Note, PID systems work best when the calculations are performed at constant time intervals. This PID implimentation does not handle this, and assumes the primary loop or framework handles the precise timing details.
These create the basic PID, allowing for further configuration. Generally, you initialize the PID values here, but you can re-configure on the fly using the setP(double P),setI(double I),setD(double D), and setF(double F) methods.
Tuning PID systems is out of scope of this readme, but a good examples can be found all over the internet.
Feed-Forward is a 4th system variable that is very helpful on systems with a target velocity, or other systems where an on-target system results in continous motion. Feed forward is not helpful on positional control systems, or other systems where being on target results in halted (or small cyclic) motion.
Conceptually, Feed-forward defines a "best guess" as to what the system output should be for a given setpoint value. Feed forward does not consider what the system is actually doing, and a system driven solely by feed-forward is actually an open-loop system. Mathematically, a feed-forward only system is equivilent to output=setpoint*F.
In most cases, the F term can be calculated very simply by running an output at full speed, and measuring your sensor rate. The F term is then max_output_value/max_sensor_rate.
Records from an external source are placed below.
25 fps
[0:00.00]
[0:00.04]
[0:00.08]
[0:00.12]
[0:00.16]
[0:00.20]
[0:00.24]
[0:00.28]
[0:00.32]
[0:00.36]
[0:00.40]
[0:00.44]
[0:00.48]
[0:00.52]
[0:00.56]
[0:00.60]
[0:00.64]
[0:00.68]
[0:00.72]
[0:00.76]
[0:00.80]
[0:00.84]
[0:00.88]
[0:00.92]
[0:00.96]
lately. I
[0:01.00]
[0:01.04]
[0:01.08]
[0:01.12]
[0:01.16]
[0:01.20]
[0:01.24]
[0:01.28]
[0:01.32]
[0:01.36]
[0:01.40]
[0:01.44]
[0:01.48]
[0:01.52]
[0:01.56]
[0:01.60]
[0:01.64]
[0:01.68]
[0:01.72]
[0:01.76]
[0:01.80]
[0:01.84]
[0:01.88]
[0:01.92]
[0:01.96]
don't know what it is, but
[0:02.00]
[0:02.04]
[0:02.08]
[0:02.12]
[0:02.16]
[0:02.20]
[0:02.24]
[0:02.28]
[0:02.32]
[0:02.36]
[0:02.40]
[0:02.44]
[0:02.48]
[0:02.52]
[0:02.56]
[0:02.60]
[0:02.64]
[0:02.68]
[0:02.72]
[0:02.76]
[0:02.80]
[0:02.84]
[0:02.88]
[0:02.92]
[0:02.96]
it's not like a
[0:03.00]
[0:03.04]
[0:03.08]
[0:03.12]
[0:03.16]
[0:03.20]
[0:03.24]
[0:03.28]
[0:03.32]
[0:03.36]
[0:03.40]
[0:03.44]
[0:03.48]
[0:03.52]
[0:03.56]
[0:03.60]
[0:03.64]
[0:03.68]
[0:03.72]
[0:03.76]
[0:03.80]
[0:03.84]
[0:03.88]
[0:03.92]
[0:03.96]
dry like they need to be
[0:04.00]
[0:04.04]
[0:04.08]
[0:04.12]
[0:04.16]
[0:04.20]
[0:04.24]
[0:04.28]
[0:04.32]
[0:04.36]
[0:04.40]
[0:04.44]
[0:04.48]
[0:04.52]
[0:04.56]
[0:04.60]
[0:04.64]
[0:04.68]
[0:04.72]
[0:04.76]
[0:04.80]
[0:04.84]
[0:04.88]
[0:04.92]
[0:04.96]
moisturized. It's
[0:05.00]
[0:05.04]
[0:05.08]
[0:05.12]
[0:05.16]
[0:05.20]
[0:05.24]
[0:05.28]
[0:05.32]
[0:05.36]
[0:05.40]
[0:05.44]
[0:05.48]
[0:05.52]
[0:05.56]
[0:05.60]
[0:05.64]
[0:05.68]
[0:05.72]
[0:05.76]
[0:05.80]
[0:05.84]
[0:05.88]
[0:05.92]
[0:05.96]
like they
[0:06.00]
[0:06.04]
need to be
For this class of systems, it's helpful to consider the F term the primary variable, and configured first. Using F in this way will result in a shorter time-to-target since you don't wait for error buildup (to aquire the I term). It's also simpler to tune and more stable since you don't have large P and D terms which will cause oscillation. The P, I, and D values then will then add minor corrections, operating on a much smaller system error. In this setup, P and I will generally correct for non-linearities in the system such as such as drag, inertia, and friction. D is helpful for providing recovery on sudden loading of the system, or quickly switching to a new setpoint.
Optional, but highly recommended to set. The set the output limits, and ensure the controller behaves when reaching the maximum output capabilities of your physical system.
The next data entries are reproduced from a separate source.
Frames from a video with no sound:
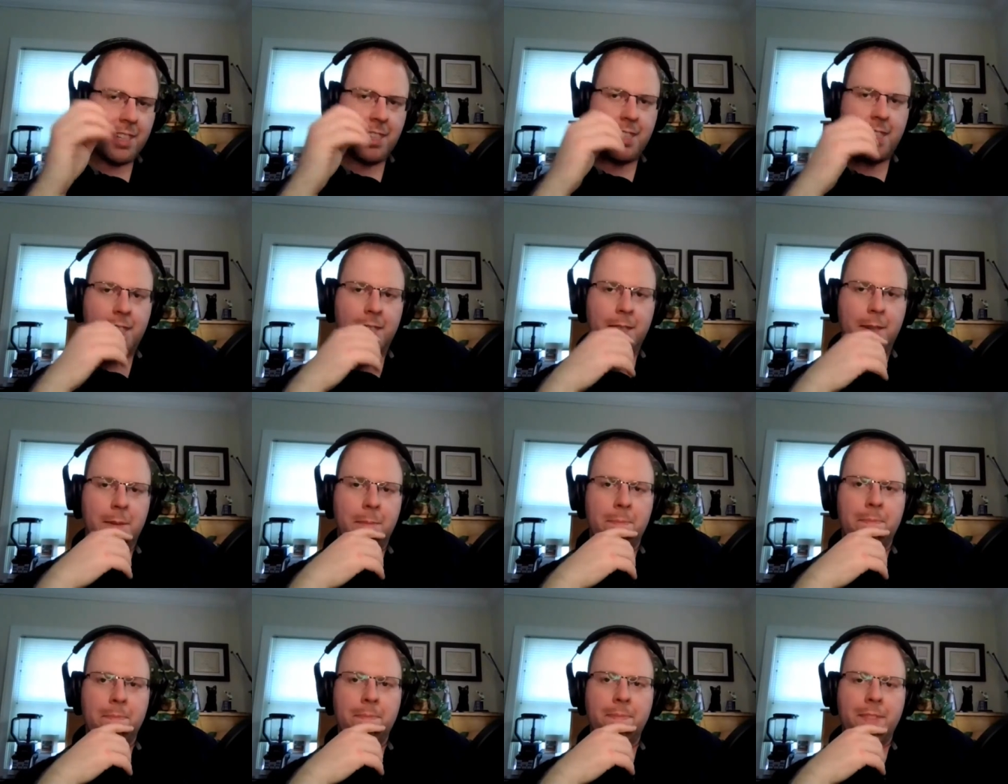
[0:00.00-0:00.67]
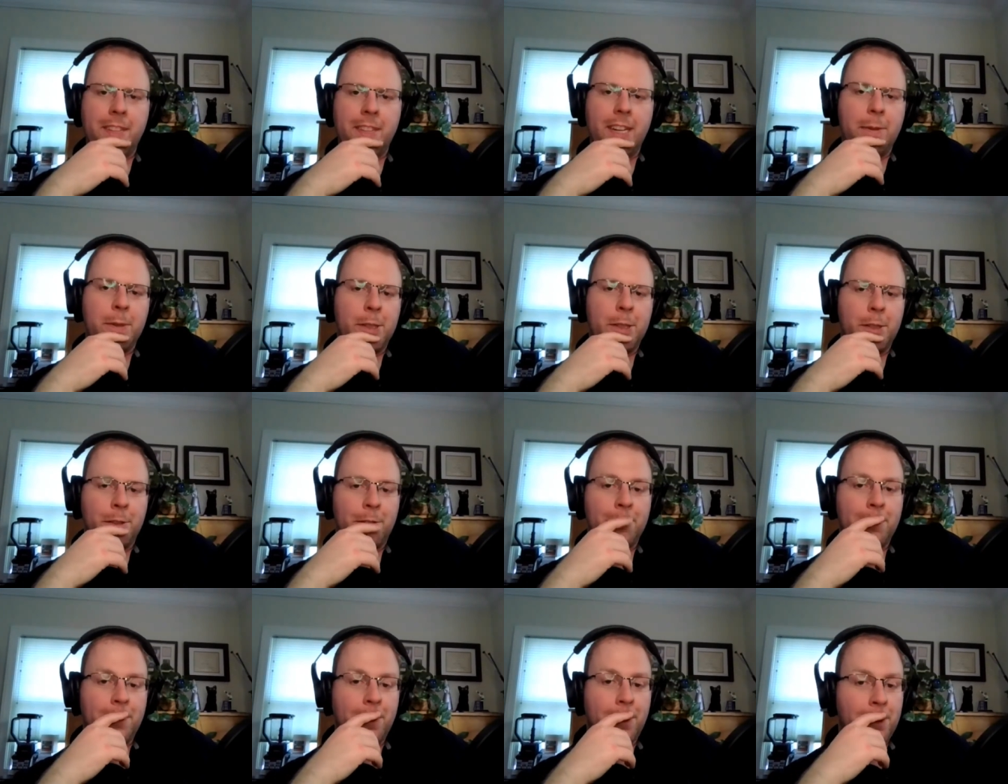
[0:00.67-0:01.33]
That was
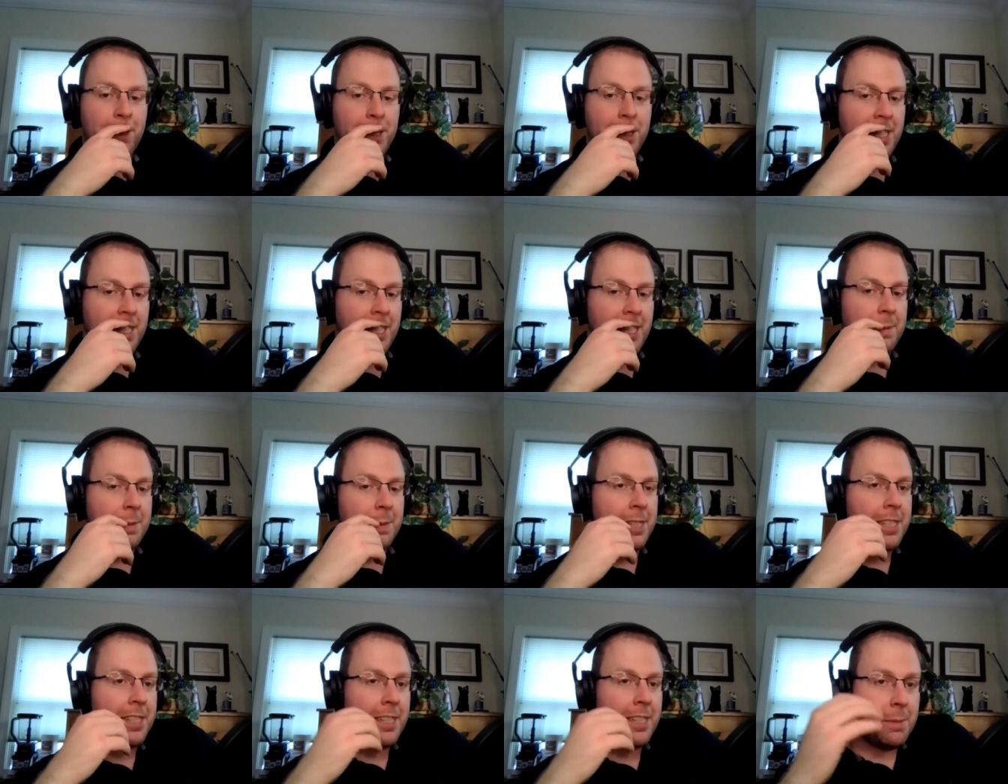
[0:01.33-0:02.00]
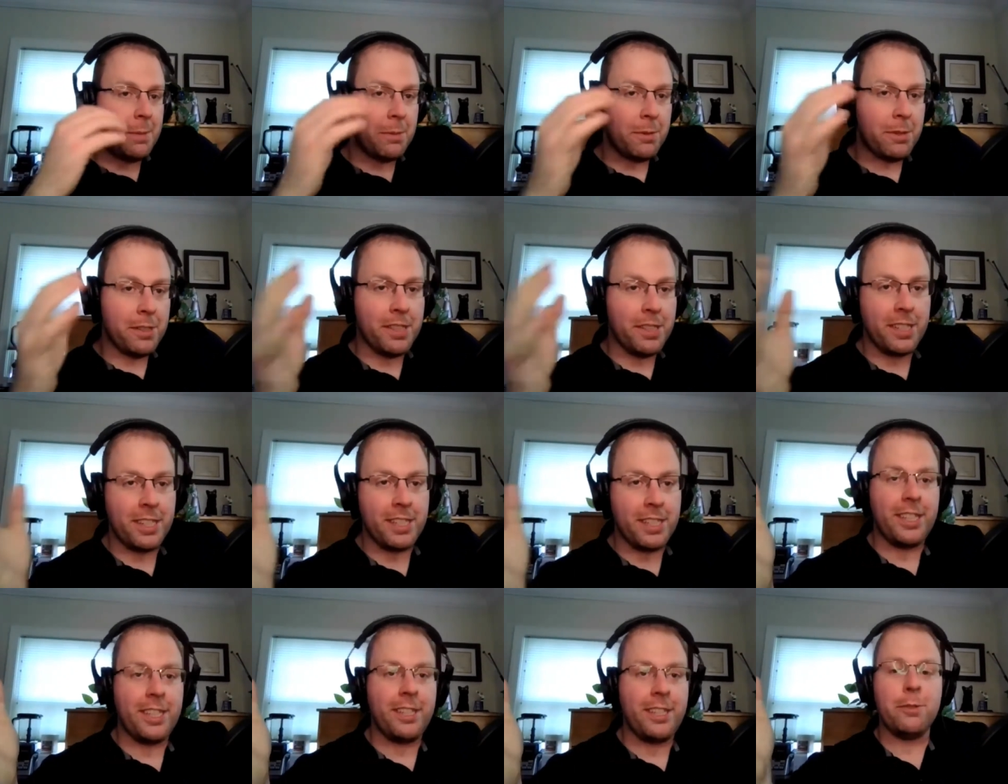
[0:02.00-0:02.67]
your first time in
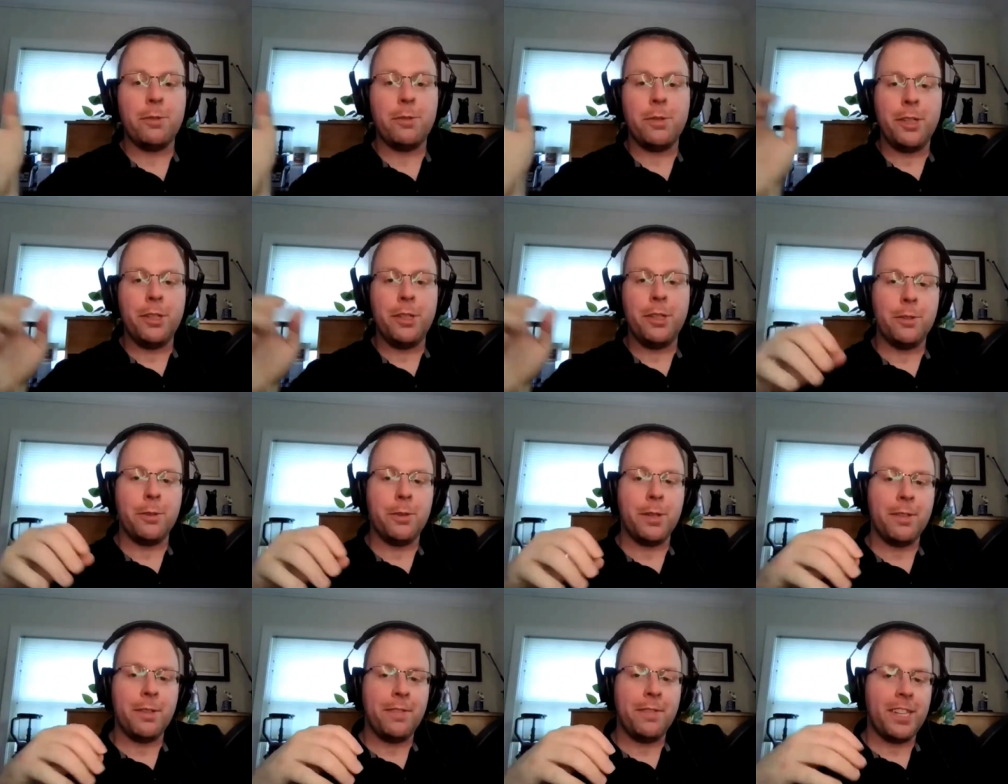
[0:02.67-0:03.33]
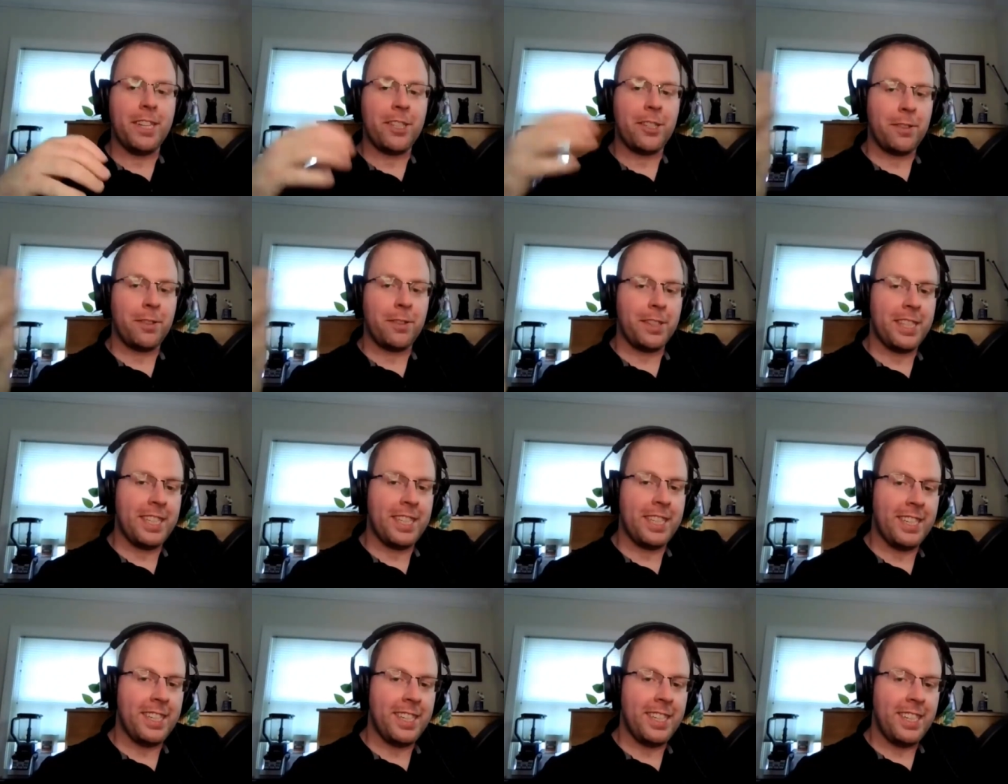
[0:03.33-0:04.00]
Cyprus, and you
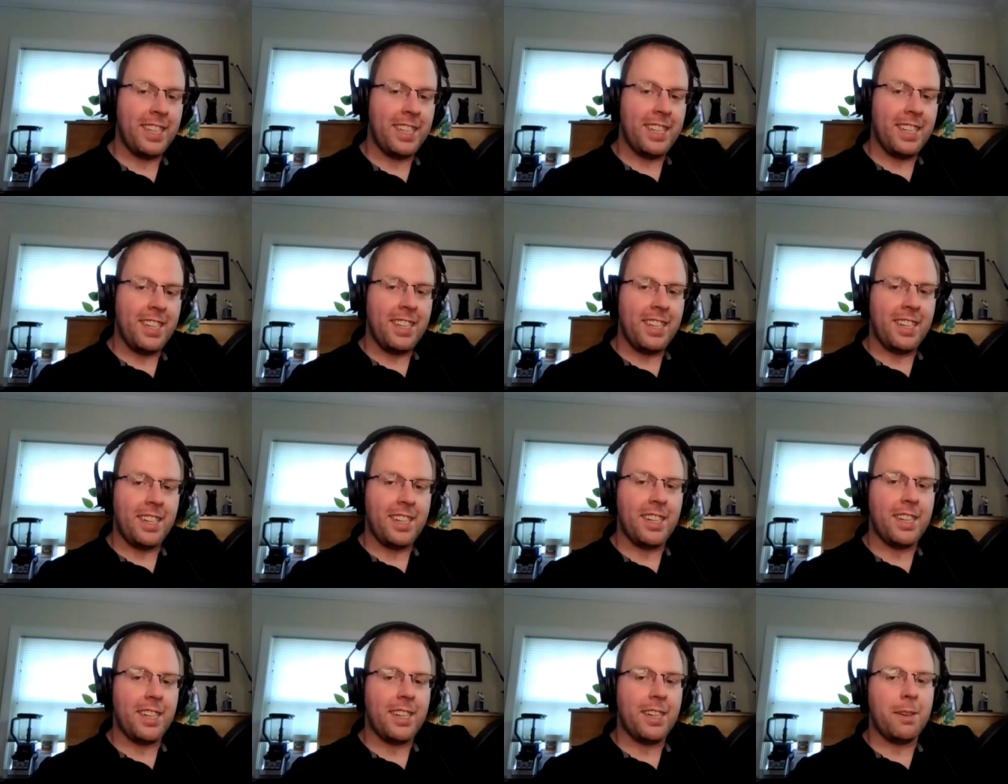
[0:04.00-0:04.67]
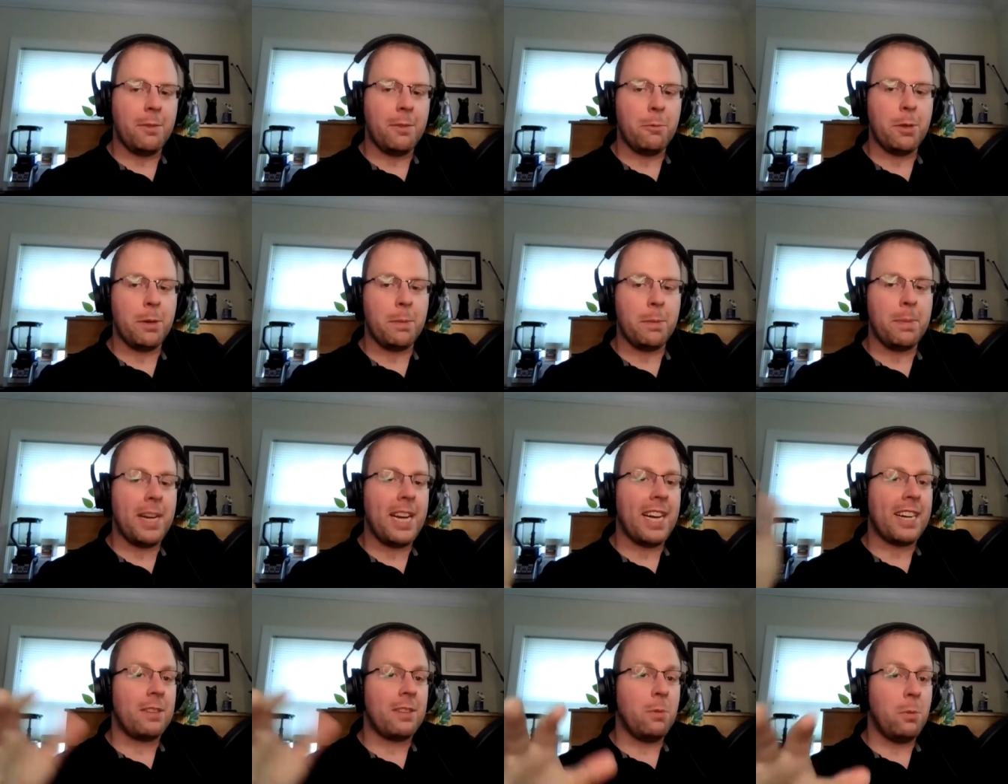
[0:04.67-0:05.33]
eventually went
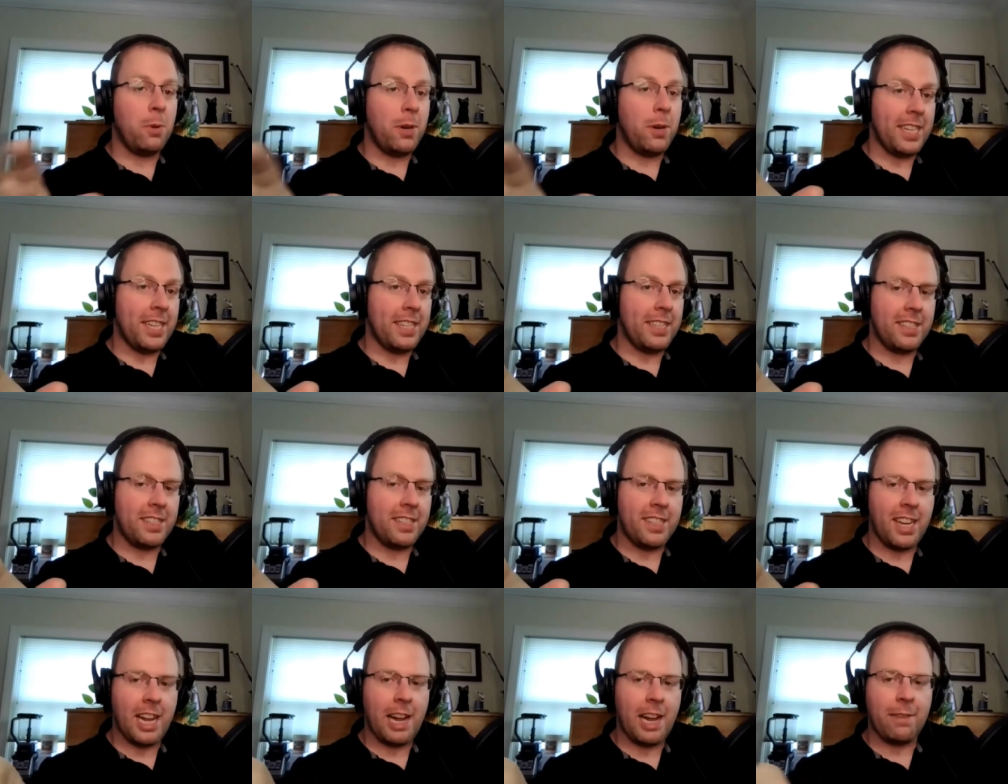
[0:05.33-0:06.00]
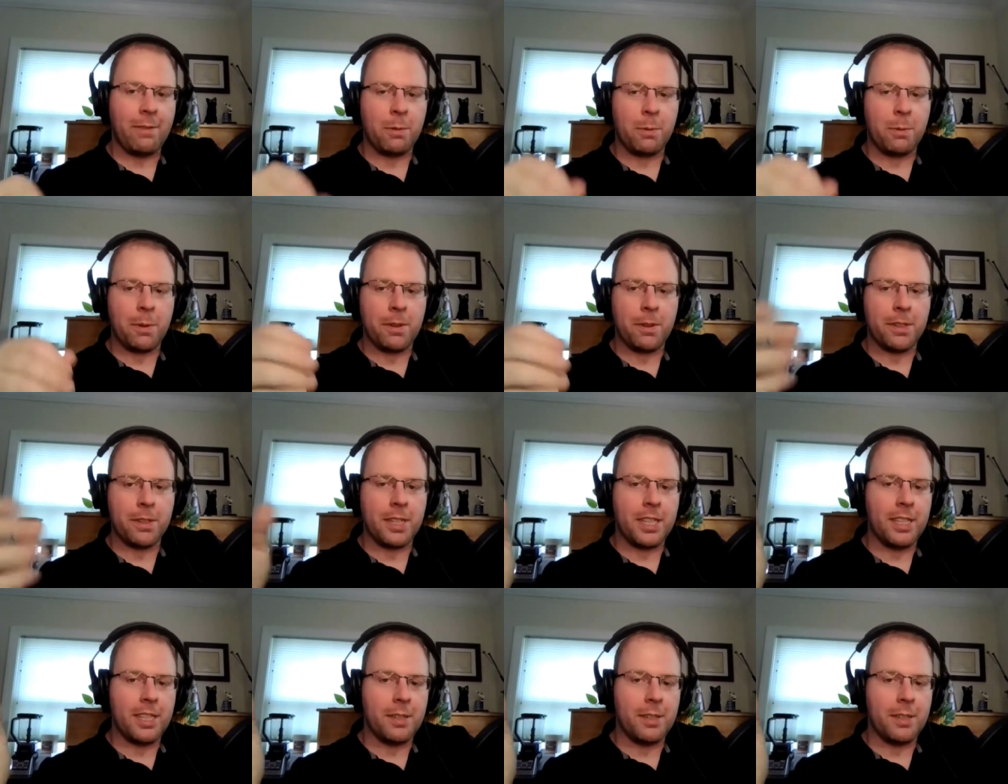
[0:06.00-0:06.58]
back twice afterward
Sets the maximum output generated by the I term inside the controller. This is independent of the setOutputLimits values. This can assist in reducing windup over large setpoint changes or stall conditions.
Reverses the output. Use this if the controller attempts to go the wrong way during operation.
Resets the PID controller. This primarily clears the I and D terms clears the previous sensor state, and sets the target setpoint the the current position.
This is useful if the output system's state may have changed since the last time the PID system output was applied. This is generally the case when the output system is in a manual control mode (such as a joystick), or was disabled and may have been physically moved.
Set the maximum rate of change in a single calculation cycle. This is particularly useful for adding "inertial" to the system, preventing jerks during setpoint changes.
The output filter prevents sharp changes in the output, adding inertia and minimizing the effect of high frequency oscillations. This adds significant stability to systems with poor tunings, but at the cost of slower setpoint changes, disturbance rejection, and increased overshoot.